Your family doctor can refer you for a chest ultrasound through your provincial health plan if they feel it is needed. In urgent cases, an emergency department can perform the scan right away. Health Canada outlines how to access diagnostic services in your province.

It is always best to discuss any breathing or chest concerns with a qualified healthcare provider. This article is for general information only and is not a substitute for professional medical advice.

Frequently Asked Questions About Chest Ultrasound

Is a chest ultrasound the same as a chest X-ray?

No, a chest ultrasound and a chest X-ray are different tests. A chest X-ray uses radiation to create a single flat image, while a chest ultrasound uses sound waves to produce real-time moving images. A chest ultrasound is particularly better at detecting fluid around the lungs and guiding certain procedures.

Is a chest ultrasound safe?

Yes, a chest ultrasound is considered very safe. It does not use radiation, making it suitable for pregnant women, children, and patients who need frequent monitoring. There are no known risks associated with diagnostic ultrasound used at standard medical settings.

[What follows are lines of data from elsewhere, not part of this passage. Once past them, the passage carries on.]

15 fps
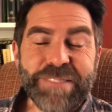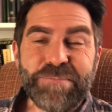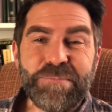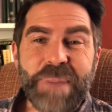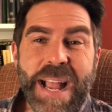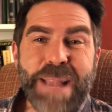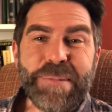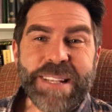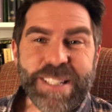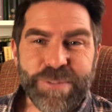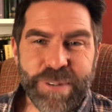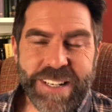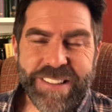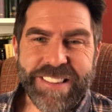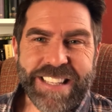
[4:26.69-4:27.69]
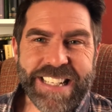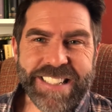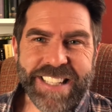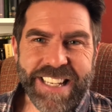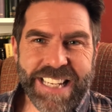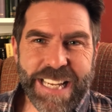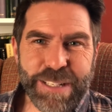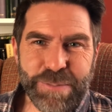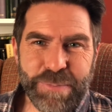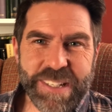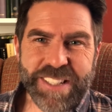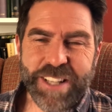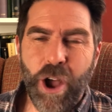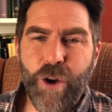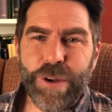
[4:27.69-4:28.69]
maybe it's one of the things that keeps me
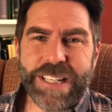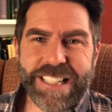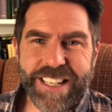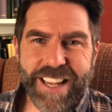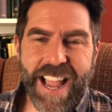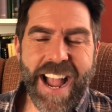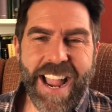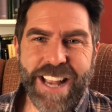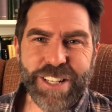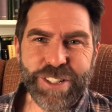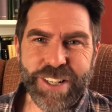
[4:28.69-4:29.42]
so engaged,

How long does a chest ultrasound take?

A chest ultrasound typically takes between 15 and 30 minutes, depending on what your doctor is looking for. No preparation is required beforehand, so you can return to normal activities immediately after. Results are often available right away since the images are seen in real time.

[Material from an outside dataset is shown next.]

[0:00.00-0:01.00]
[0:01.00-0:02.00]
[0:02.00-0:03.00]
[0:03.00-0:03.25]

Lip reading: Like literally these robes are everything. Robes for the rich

Can a chest ultrasound detect lung cancer?

A chest ultrasound can help detect tumours that are located near the surface of the lung or in the chest wall. It can also help distinguish between benign and malignant masses using Doppler blood flow analysis. However, a CT scan is generally more reliable for a full evaluation of lung cancer, and your doctor may order both tests.

Does provincial health insurance in Canada cover chest ultrasound?

In most provinces, a chest ultrasound ordered by a physician is covered under your provincial health plan when it is medically necessary. Coverage details vary by province, so it is best to confirm with your family doctor or provincial health authority. In most cases, you will not pay out of pocket for a referred diagnostic ultrasound.

What is the difference between a chest ultrasound and a CT scan of the chest?

A chest ultrasound uses harmless sound waves and is best for imaging the pleura, chest wall, and fluid collections in real time. A CT scan uses radiation and provides a much more detailed view of the entire lung tissue and internal structures. Doctors often use a chest ultrasound first because it is faster and radiation-free, then follow up with a CT scan if more detail is needed.

Key Takeaways

  • A chest ultrasound uses sound waves to image the lungs, pleura, diaphragm, and chest wall in real time.

  • It is safe, radiation-free, portable, and cost-effective — making it ideal for bedside use in Canadian hospitals.

  • It is especially useful for detecting pleural fluid, pneumothorax, pneumonia, and guiding drainage procedures.

  • It has limitations — it cannot image deep lung tissue as well as a CT scan, and air inside the lungs can interfere with the signal.

  • No preparation is needed, and the procedure is painless and quick.

  • If you have unexplained breathing problems or chest symptoms, speak with your family doctor or visit a walk-in clinic. They can refer you for imaging through your provincial health plan.

  • This article is for informational purposes only. Always consult a qualified healthcare provider for diagnosis and treatment.